Save only unique events that are not yet stored in ES based on field value

Hi all,

I am using Logstash with a http_poller. Basically I am querying an API and save the data in ELK. All is fine, but the situation is that I am saving the same events and I need unique ones.

I would like to save only those events that are not already in the DB. If the value from data.attributes.cveID is not already saved in the ELK, then save the objects, else drop the event.

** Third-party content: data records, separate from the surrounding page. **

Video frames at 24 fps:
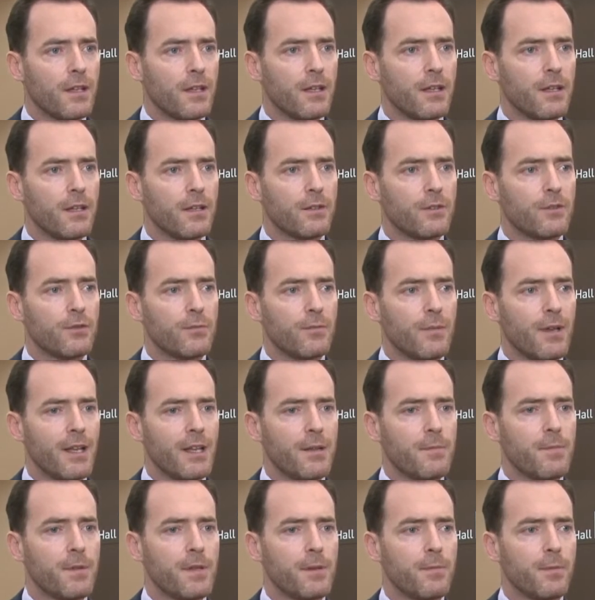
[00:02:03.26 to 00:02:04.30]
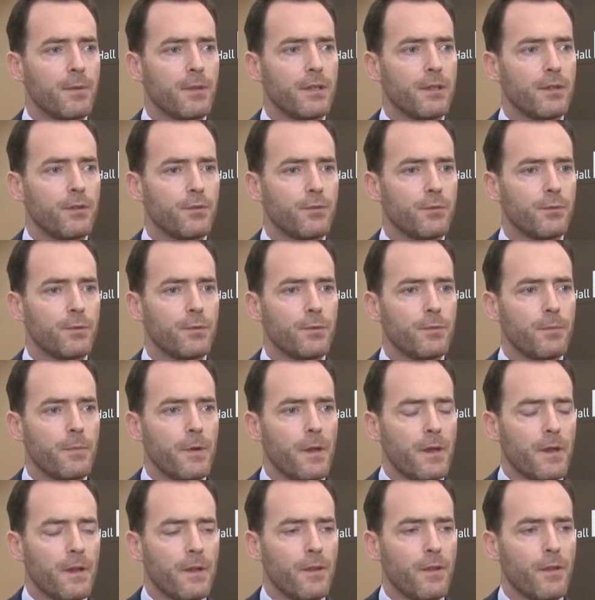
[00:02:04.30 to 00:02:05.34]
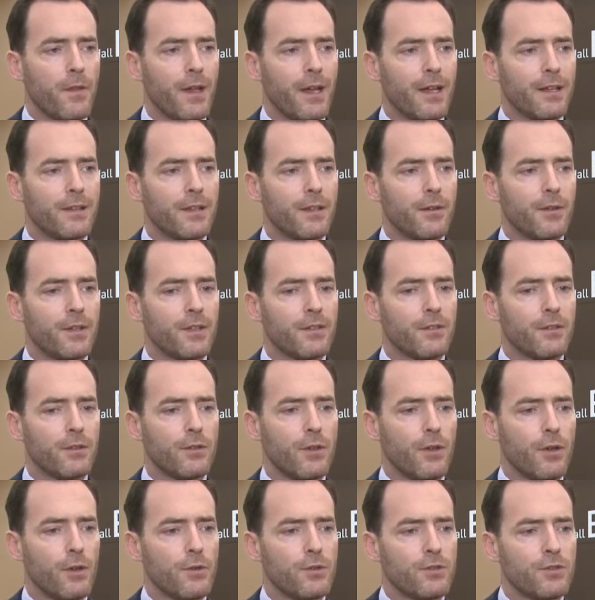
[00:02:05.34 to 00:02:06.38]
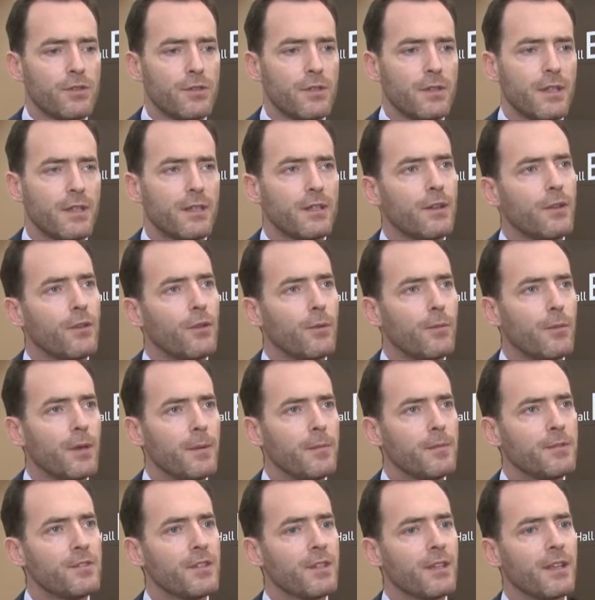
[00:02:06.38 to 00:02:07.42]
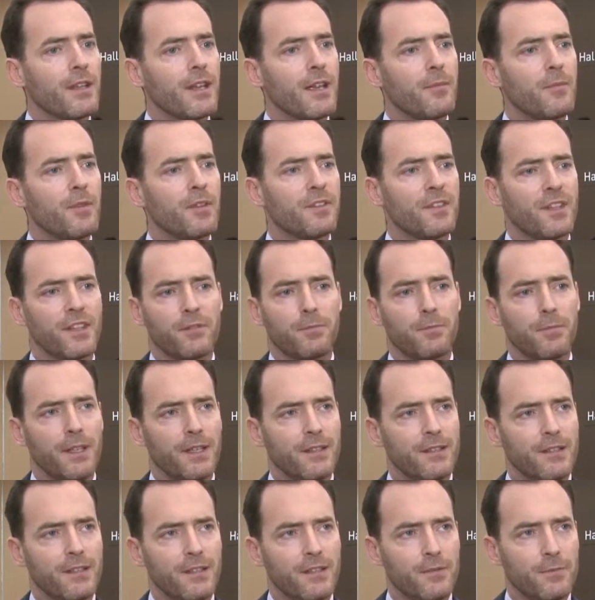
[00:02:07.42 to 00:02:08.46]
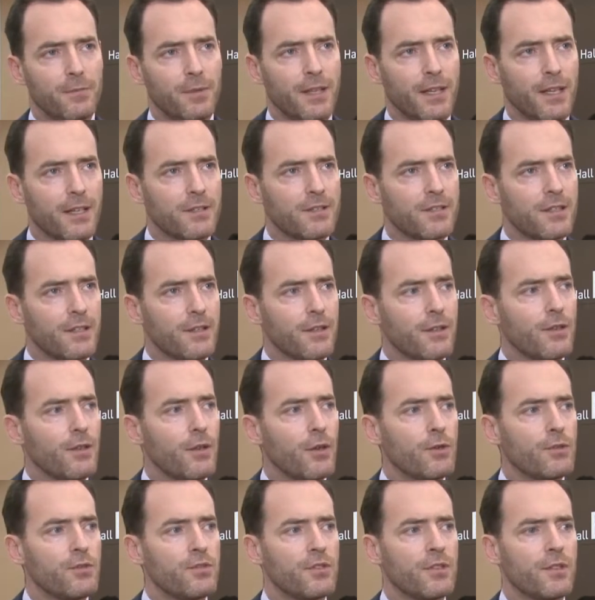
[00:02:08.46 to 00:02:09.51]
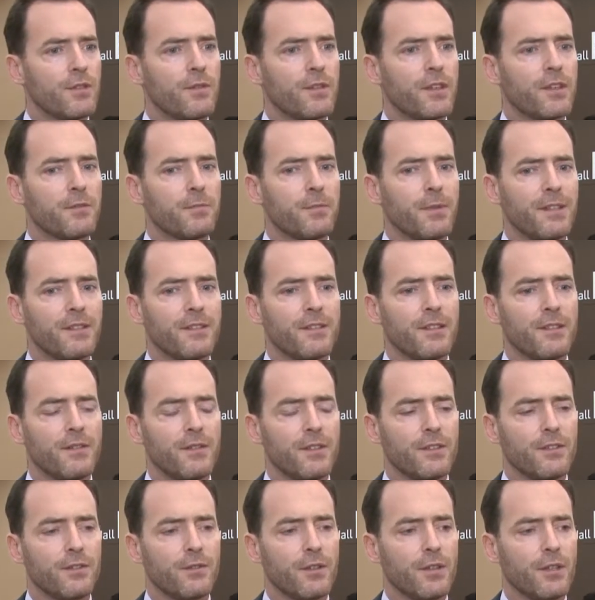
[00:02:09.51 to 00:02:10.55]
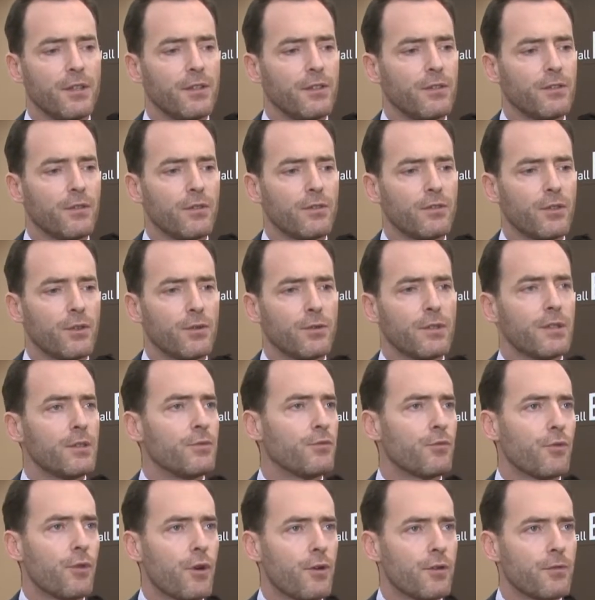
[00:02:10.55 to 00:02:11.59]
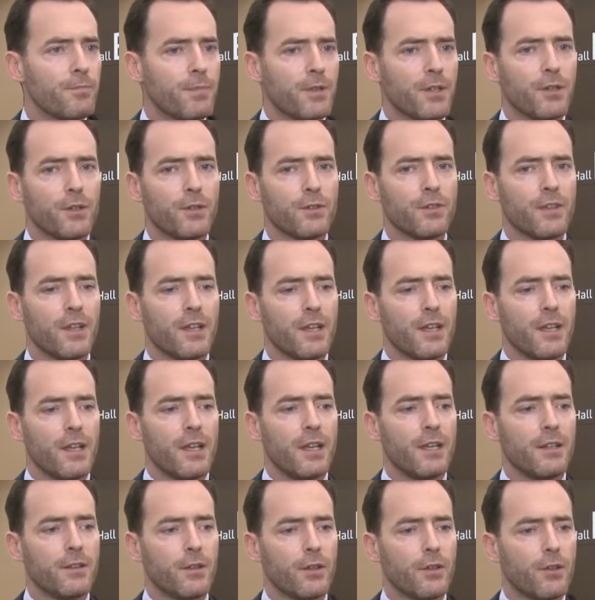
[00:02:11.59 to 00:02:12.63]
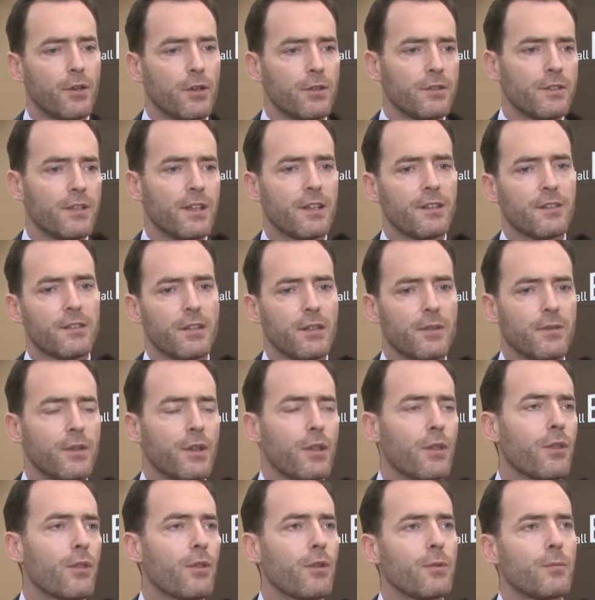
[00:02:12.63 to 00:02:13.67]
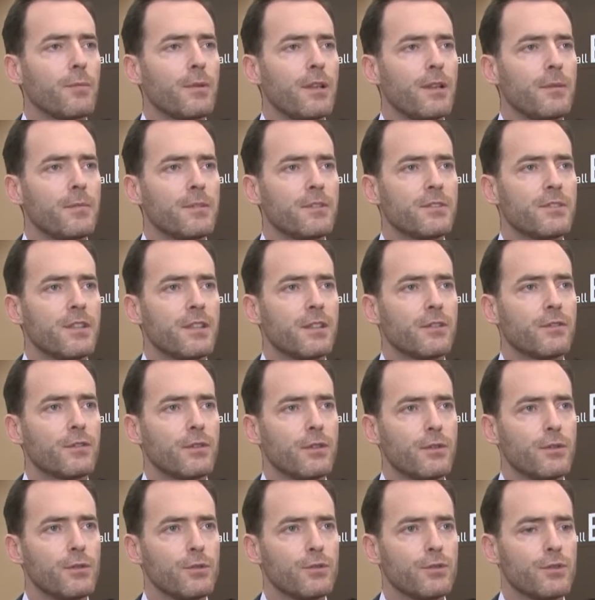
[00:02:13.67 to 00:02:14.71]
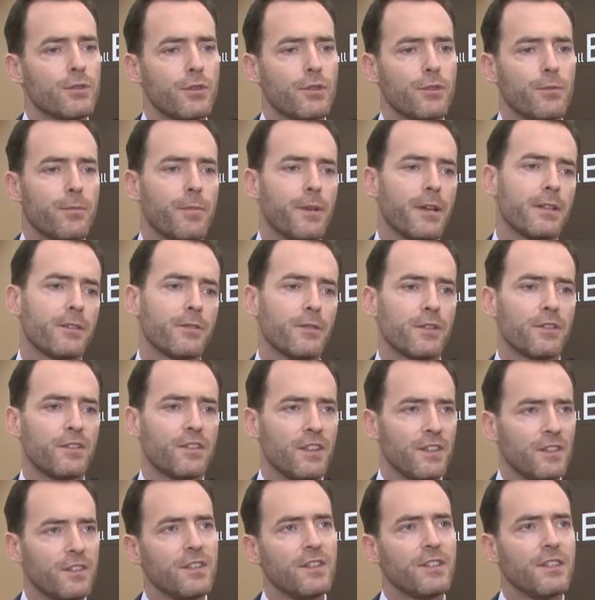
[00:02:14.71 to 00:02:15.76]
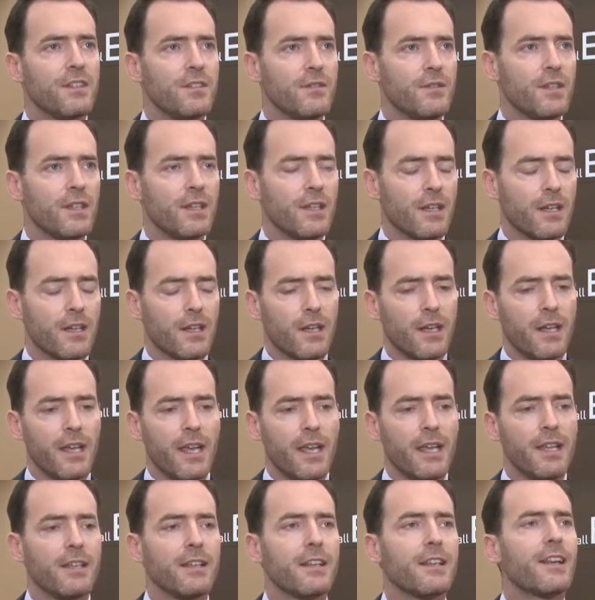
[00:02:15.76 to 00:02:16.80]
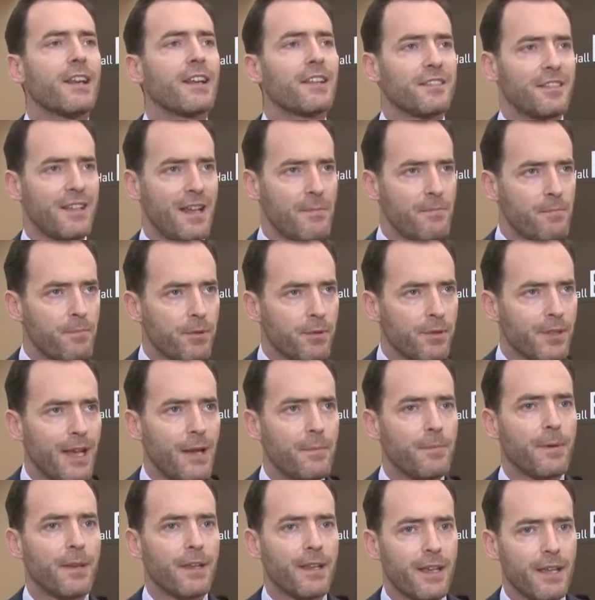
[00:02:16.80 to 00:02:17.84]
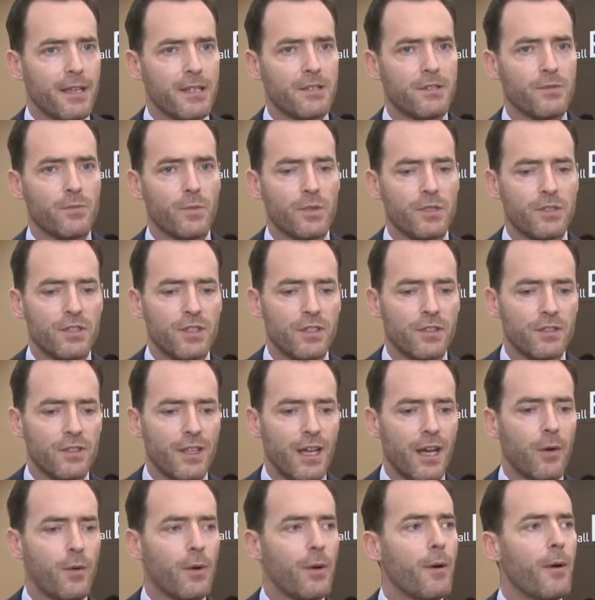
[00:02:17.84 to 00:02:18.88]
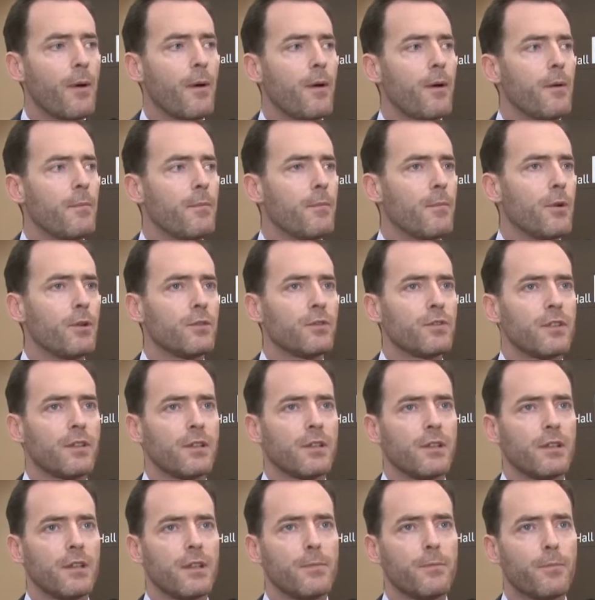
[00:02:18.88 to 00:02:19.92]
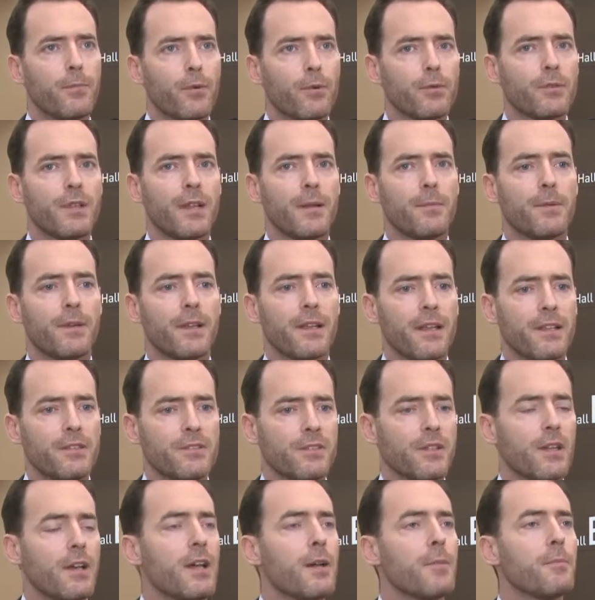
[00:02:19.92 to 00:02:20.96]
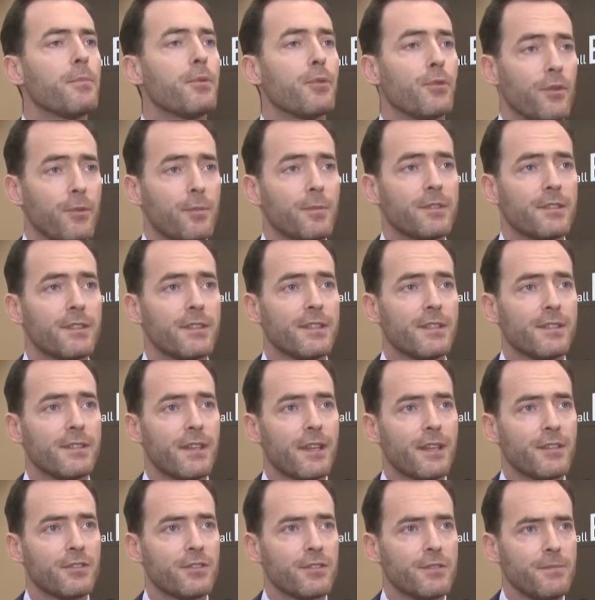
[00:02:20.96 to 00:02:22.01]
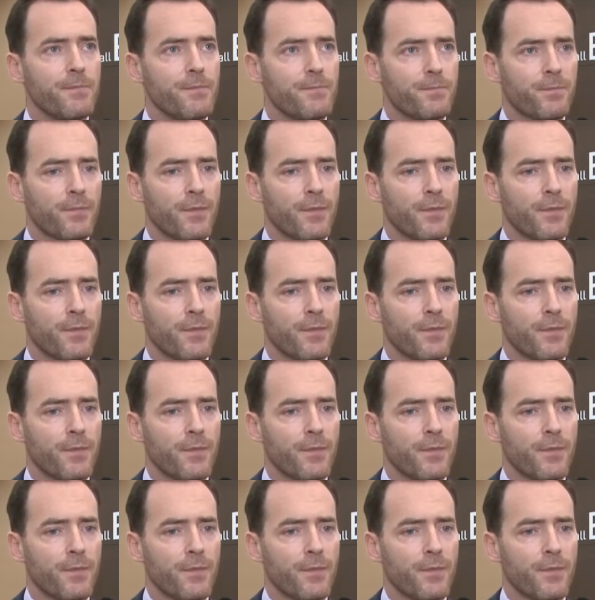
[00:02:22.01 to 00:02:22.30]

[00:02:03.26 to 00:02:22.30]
to many people in the room, that there is a notion that thermal imaging camera is expensive, but actually the notion of expensive is totally wrong, because in the context of a thermal imaging solution compared to a CCTV, in an example application which is our most important application, perimeter detection,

Screenshot 2022-04-04 at 10.51.04

I.e if there is no CVE-2022-21698 in ES, then save it else drop the event.

How I can do this?
Screenshot 2022-04-04 at 10.50.51

PFA my logstash.conf


input { 
  http_poller {
    urls => {
      test2 => {
        method => get
        url => "http://localhost:1337/api/webs/"
      }
    }
    request_timeout => 60
    schedule => { cron => "* * * * * UTC"}
    codec => "json"
    metadata_target => "http_poller_metadata"
  }
}

filter {
  split { field => "[data]" }
}

output {
	elasticsearch {
		hosts => "elasticsearch:9200"
		user => "logstash_internal"
		password => "${LOGSTASH_INTERNAL_PASSWORD}"
	}
}


If you could help me, I will owe you a lot!

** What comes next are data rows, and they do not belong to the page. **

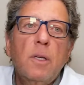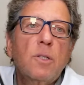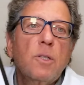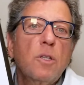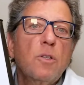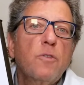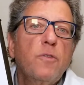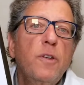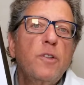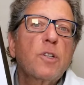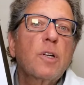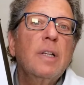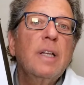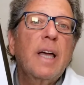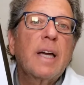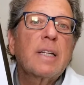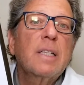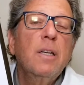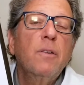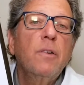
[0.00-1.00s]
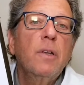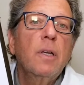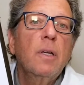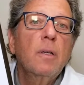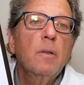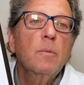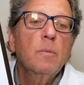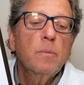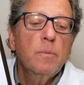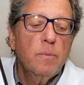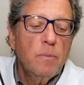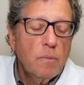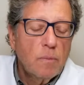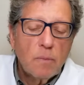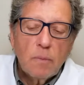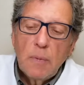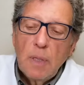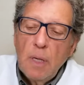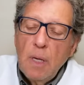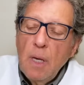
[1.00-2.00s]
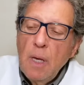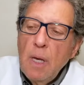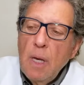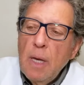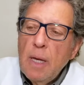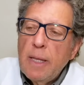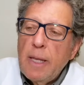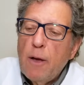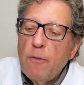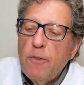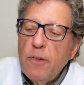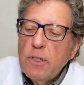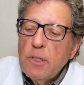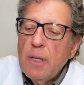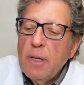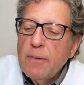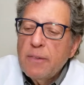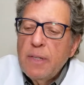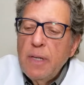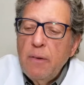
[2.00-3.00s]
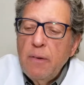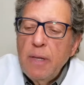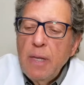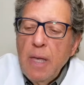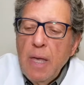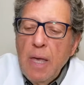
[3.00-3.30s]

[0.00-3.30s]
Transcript: is physical activity. Now, physical activity,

You can do this by overwriting the document each time.

Use document_id => %{[data][attributes][cveID]} in the elasticsearch output.

If you really want to drop the document then you could use an elasticsearch filter to do a lookup and see if it exists. However, in my very limited experience that is fragile and does not work as well as you would expect (in that case possibly due to the way logstash processes batches).

PFA the output from logstash.conf

output {
	elasticsearch {
		hosts => ["http://elasticsearch:9200"]
		user => "logstash_internal"
		password => "${LOGSTASH_INTERNAL_PASSWORD}"
		document_id => %{[attributes][cveID]}
	}
}

I got an error:


[logstash.agent           ] Failed to execute action {:action=>LogStash::PipelineAction::Create/pipeline_id:main, :exception=>"LogStash::ConfigurationError", :message=>"Expected one of [ \\t\\r\\n], \"#\", [A-Za-z0-9_-], '\"', \"'\", [A-Za-z_], \"-\", [0-9], \"[\", \"{\" at line 36, column 18 (byte 725) after output {\n\telasticsearch {\n\t\thosts => [\"http://elasticsearch:9200\"]\n\t\tuser => \"logstash_internal\"\n\t\tpassword => \"${LOGSTASH_INTERNAL_PASSWORD}\"\n\t\tdocument_id => ", :backtrace=>["/usr/share/logstash/logstash-core/lib/logstash/compiler.rb:32:in `compile_imperative'", "org/logstash/execution/AbstractPipelineExt.java:189:in `initialize'", "org/logstash/execution/JavaBasePipelineExt.java:72:in `initialize'", "/usr/share/logstash/logstash-core/lib/logstash/java_pipeline.rb:47:in `initialize'", "/usr/share/logstash/logstash-core/lib/logstash/pipeline_action/create.rb:50:in `execute'", "/usr/share/logstash/logstash-core/lib/logstash/agent.rb:376:in `block in converge_state'"]}

Add double quotes around the value: "%{[attributes][cveID]}".

it works like a charm! Thank you!
You're the best!

This topic was automatically closed 28 days after the last reply. New replies are no longer allowed.